▶ [ASSIGNMENT]: Copy out the full listing exactly, omitting any picture it contains.

▶ [PROVIDED INFORMATION]:
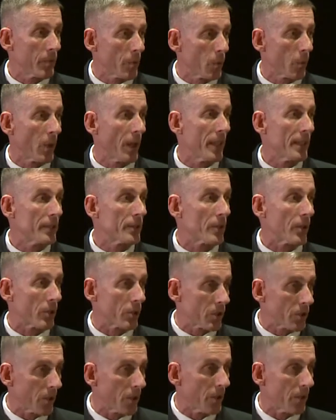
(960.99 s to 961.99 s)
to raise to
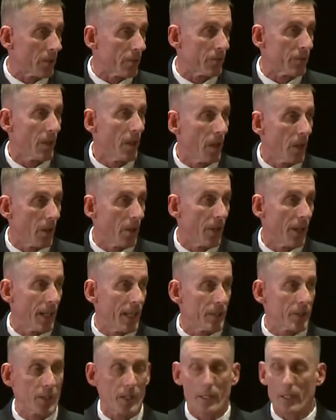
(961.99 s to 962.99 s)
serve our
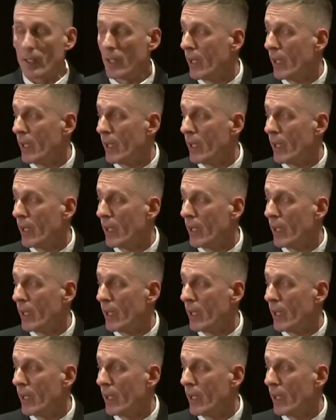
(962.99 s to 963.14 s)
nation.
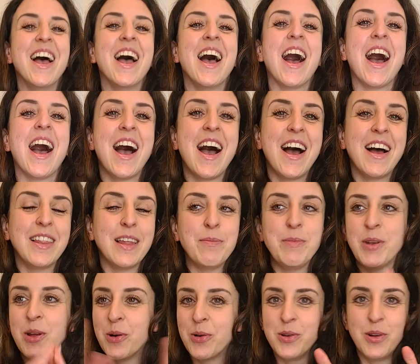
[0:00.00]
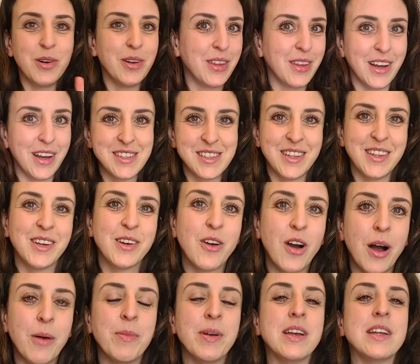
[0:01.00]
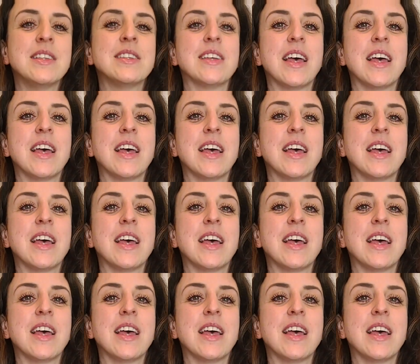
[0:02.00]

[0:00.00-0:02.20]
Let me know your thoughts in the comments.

▶ [RESULT]:
(960.99 s to 961.99 s)
to raise to
(961.99 s to 962.99 s)
serve our
(962.99 s to 963.14 s)
nation.
[0:00.00]
[0:01.00]
[0:02.00]

[0:00.00-0:02.20]
Let me know your thoughts in the comments.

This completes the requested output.